Exercise brief -
Reproduce the entries in full. Exclude all images from the copy.

(Saved data entries)
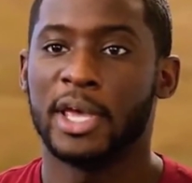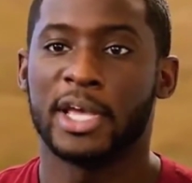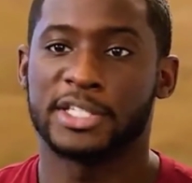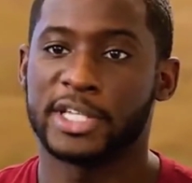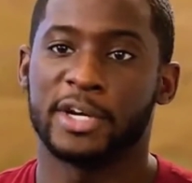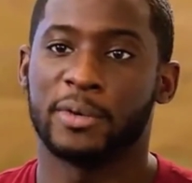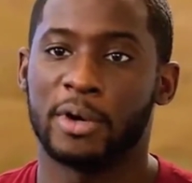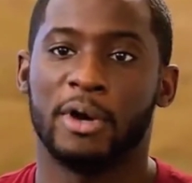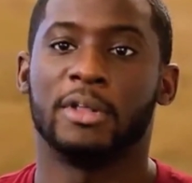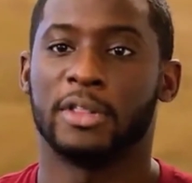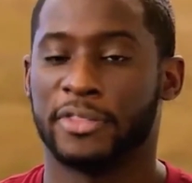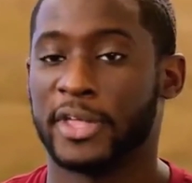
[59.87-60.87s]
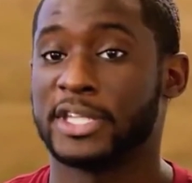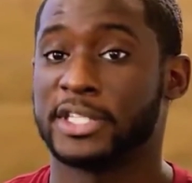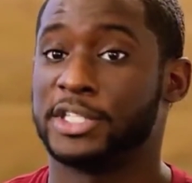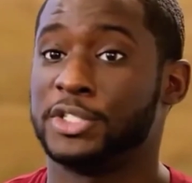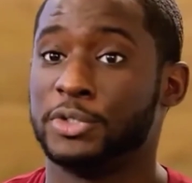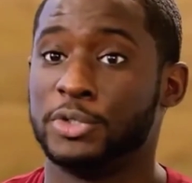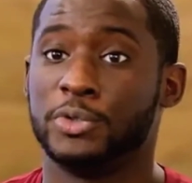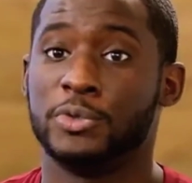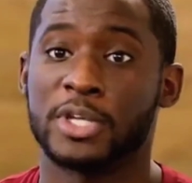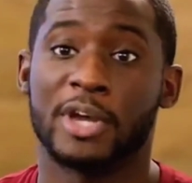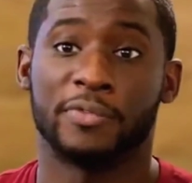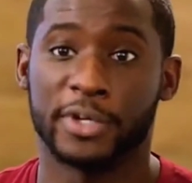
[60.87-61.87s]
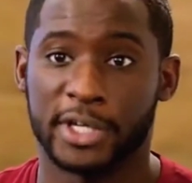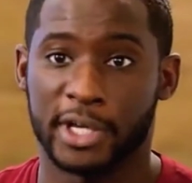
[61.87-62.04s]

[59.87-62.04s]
etc., all the things that you use every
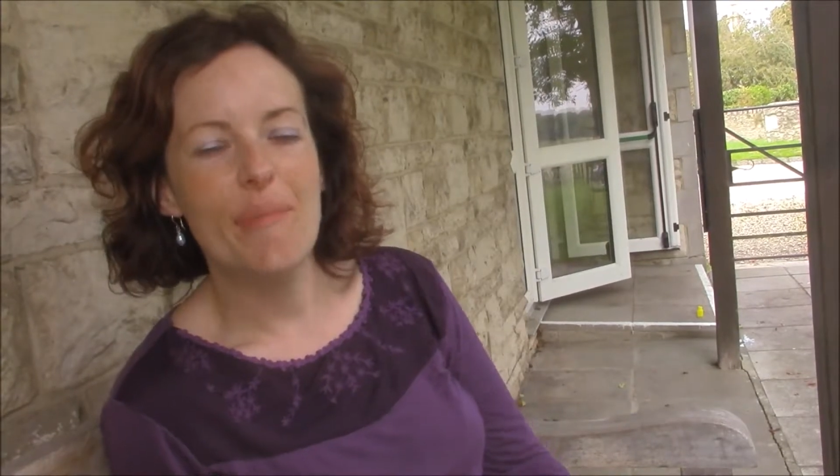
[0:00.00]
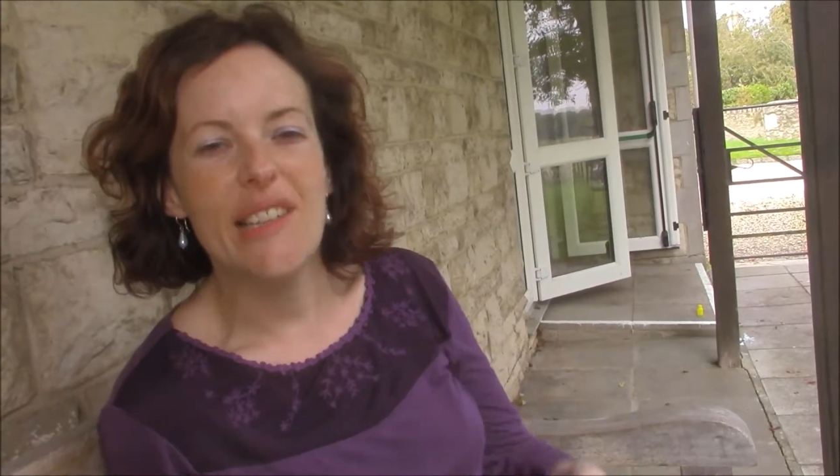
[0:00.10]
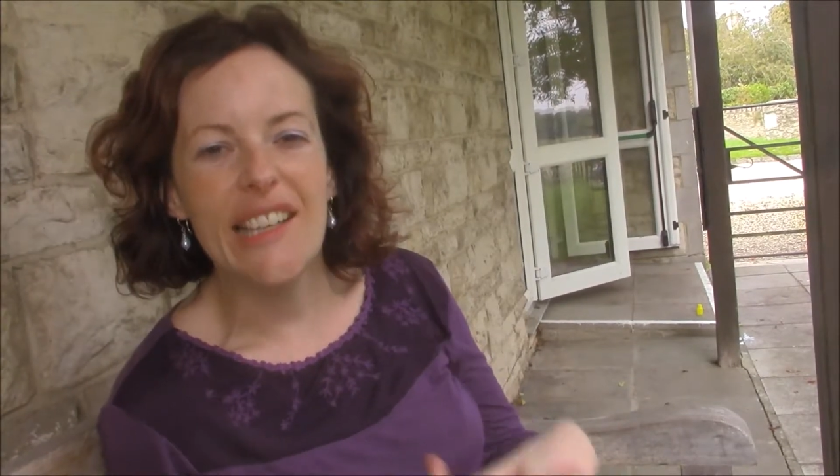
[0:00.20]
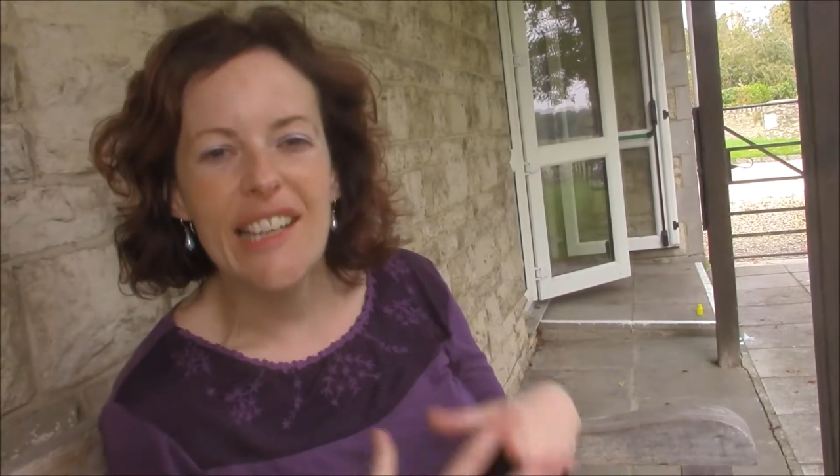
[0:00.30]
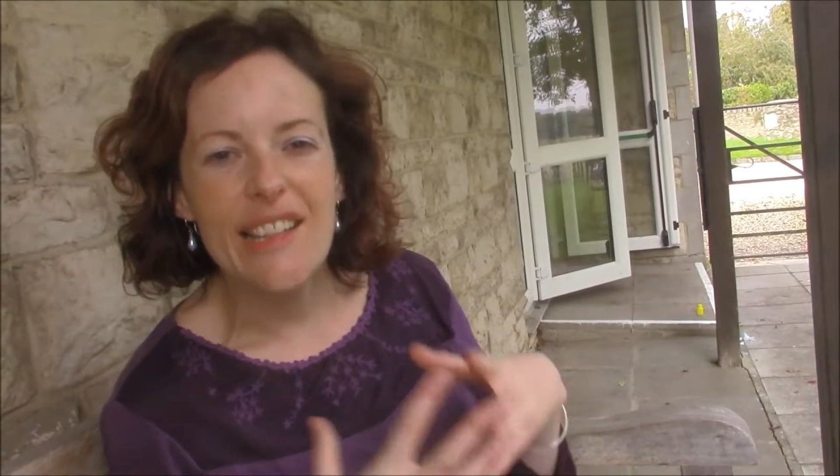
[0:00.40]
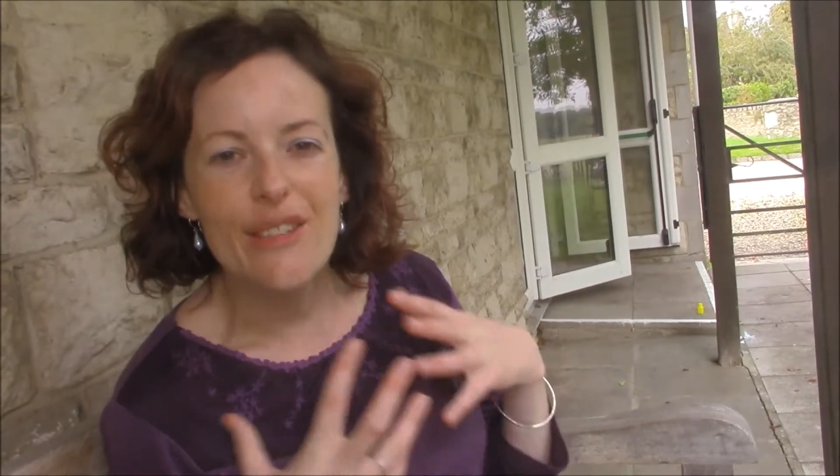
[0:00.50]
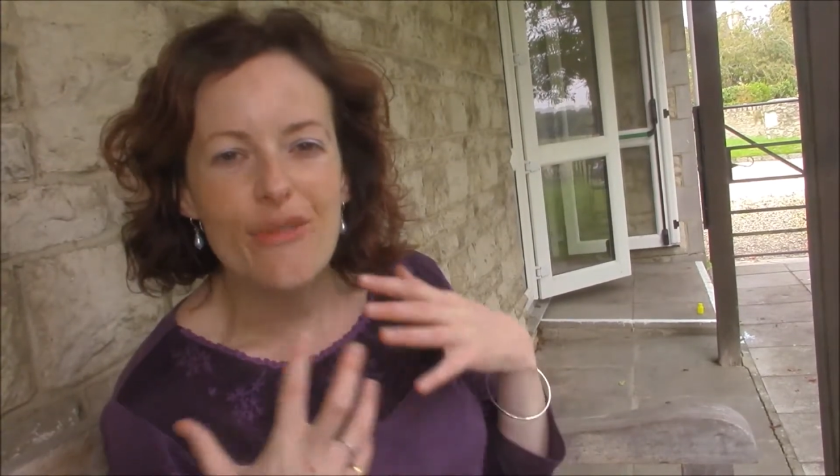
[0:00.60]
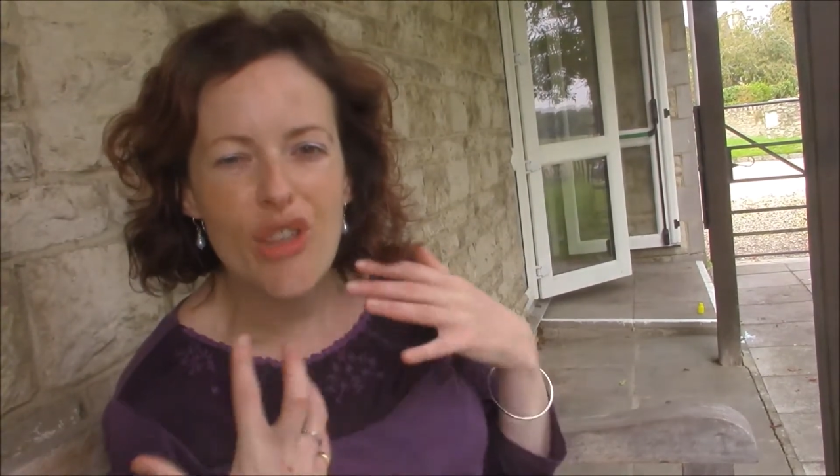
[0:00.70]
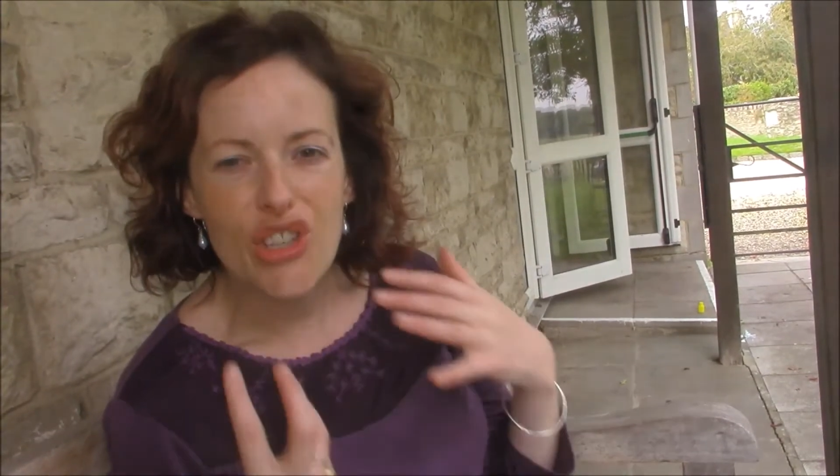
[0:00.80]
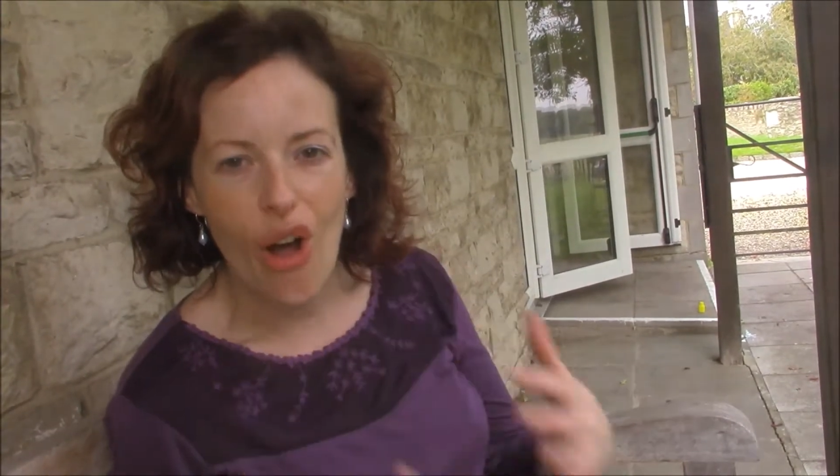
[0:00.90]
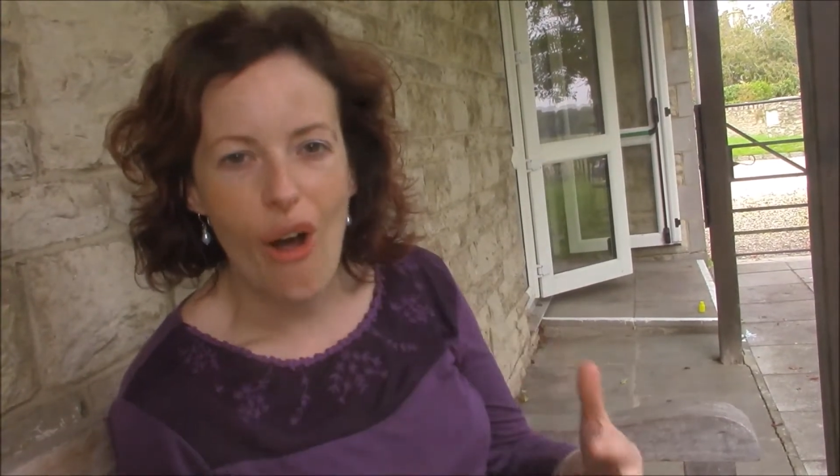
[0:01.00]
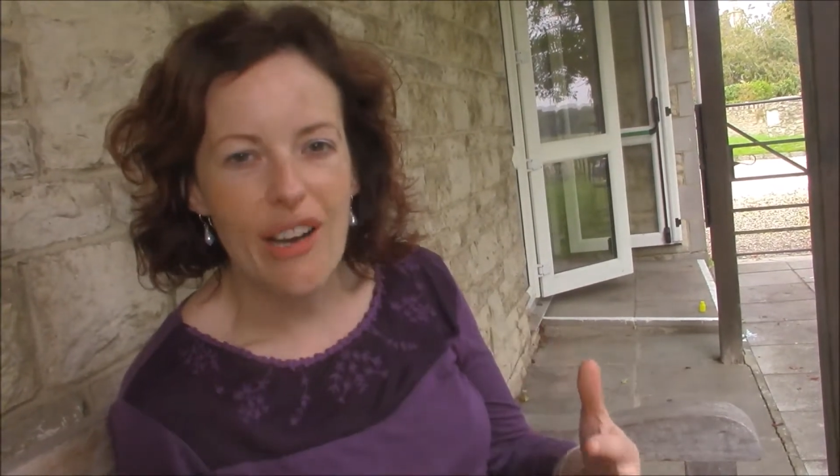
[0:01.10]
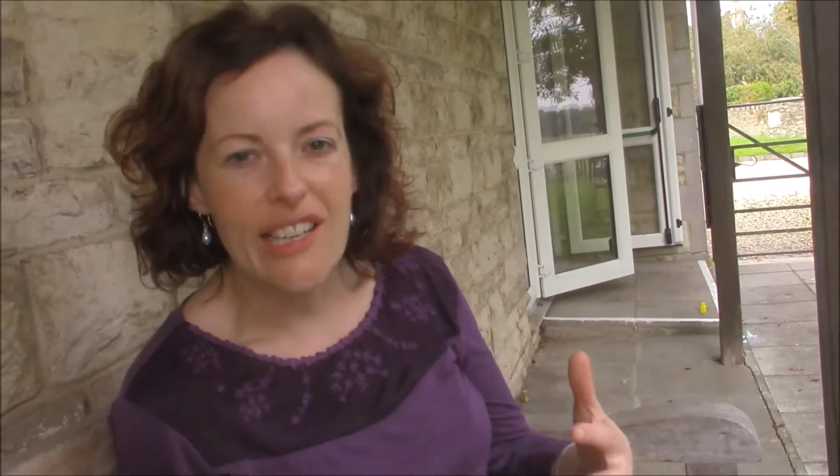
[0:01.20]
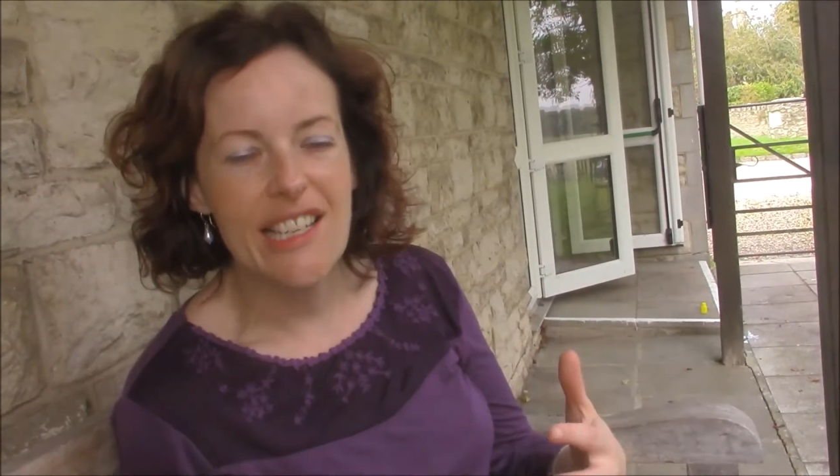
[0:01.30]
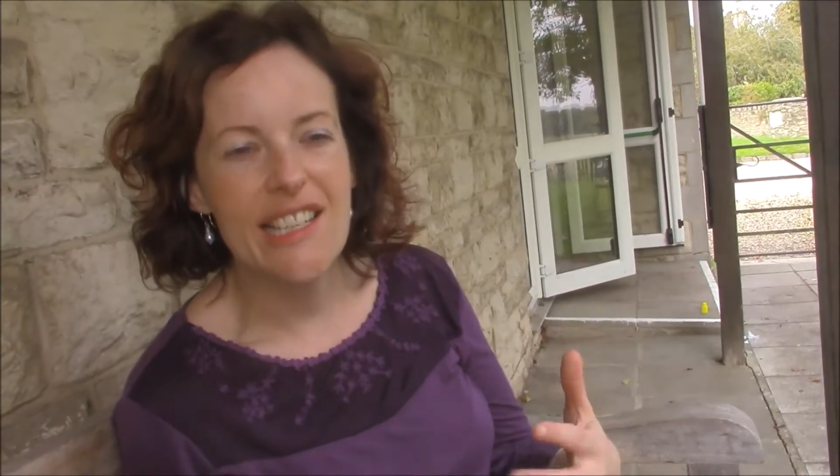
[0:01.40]
particularly the
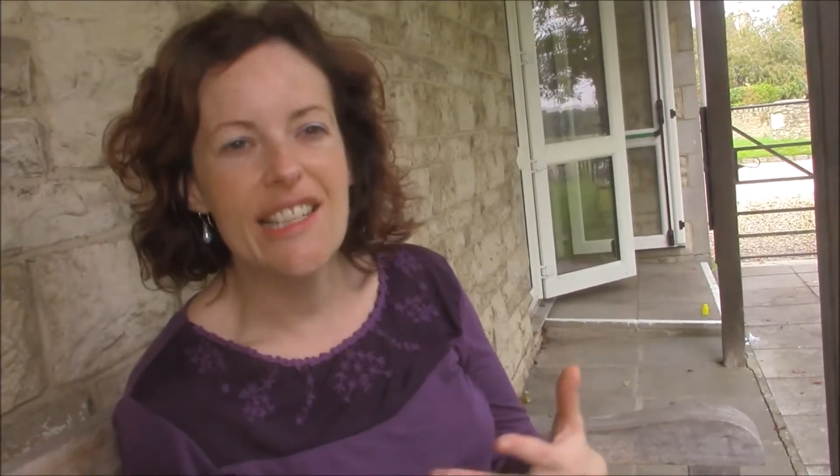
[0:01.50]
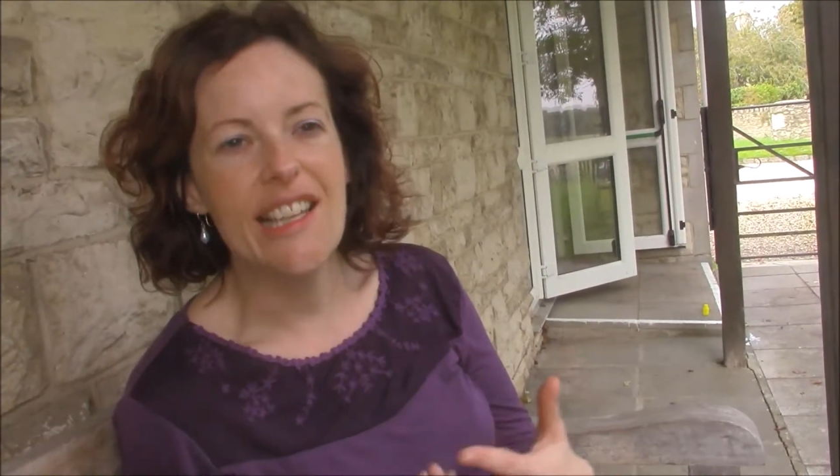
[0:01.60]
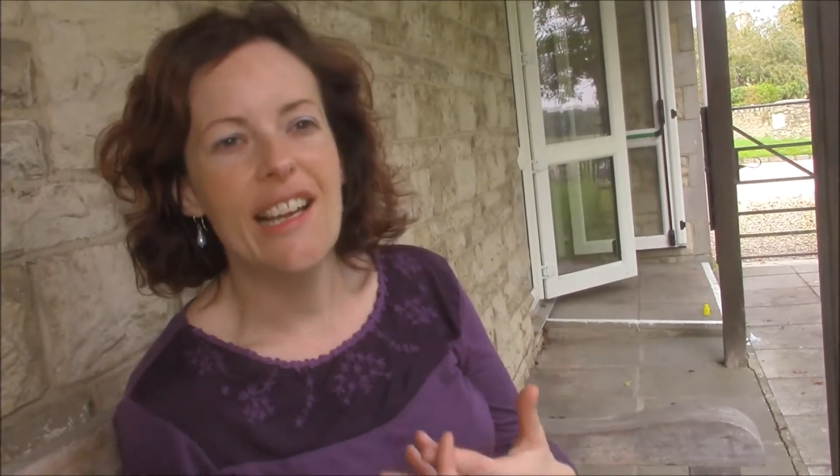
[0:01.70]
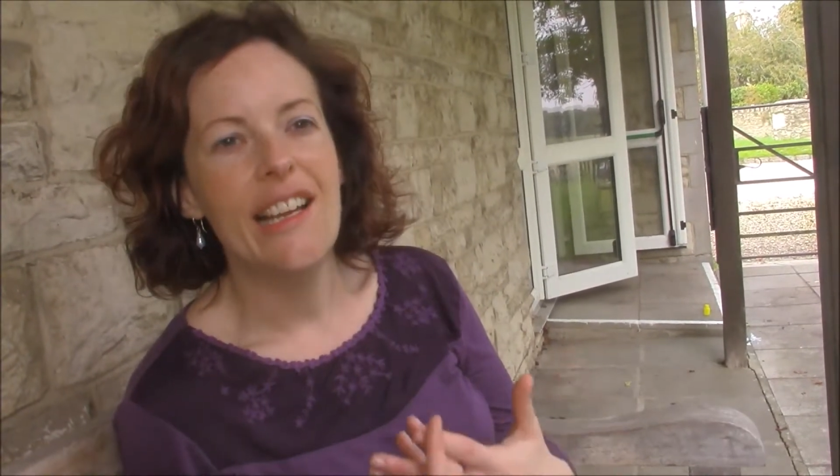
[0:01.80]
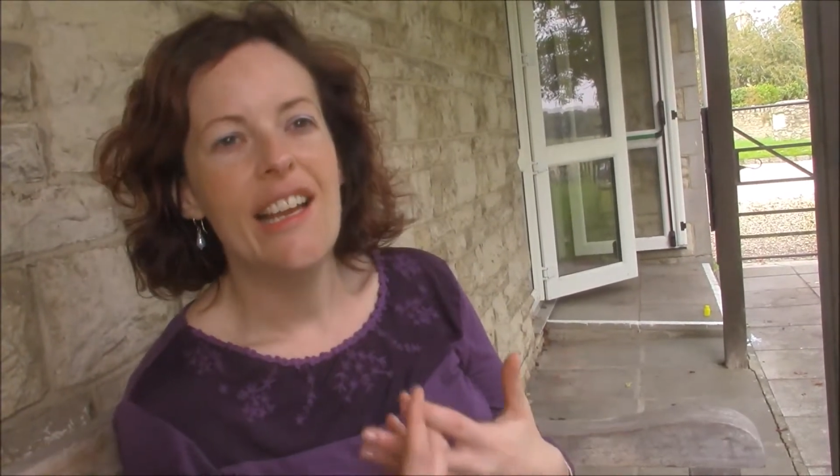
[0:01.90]
darkness, the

Written reply -
[59.87-60.87s]
[60.87-61.87s]
[61.87-62.04s]

[59.87-62.04s]
etc., all the things that you use every
[0:00.00]
[0:00.10]
[0:00.20]
[0:00.30]
[0:00.40]
[0:00.50]
[0:00.60]
[0:00.70]
[0:00.80]
[0:00.90]
[0:01.00]
[0:01.10]
[0:01.20]
[0:01.30]
[0:01.40]
particularly the
[0:01.50]
[0:01.60]
[0:01.70]
[0:01.80]
[0:01.90]
darkness, the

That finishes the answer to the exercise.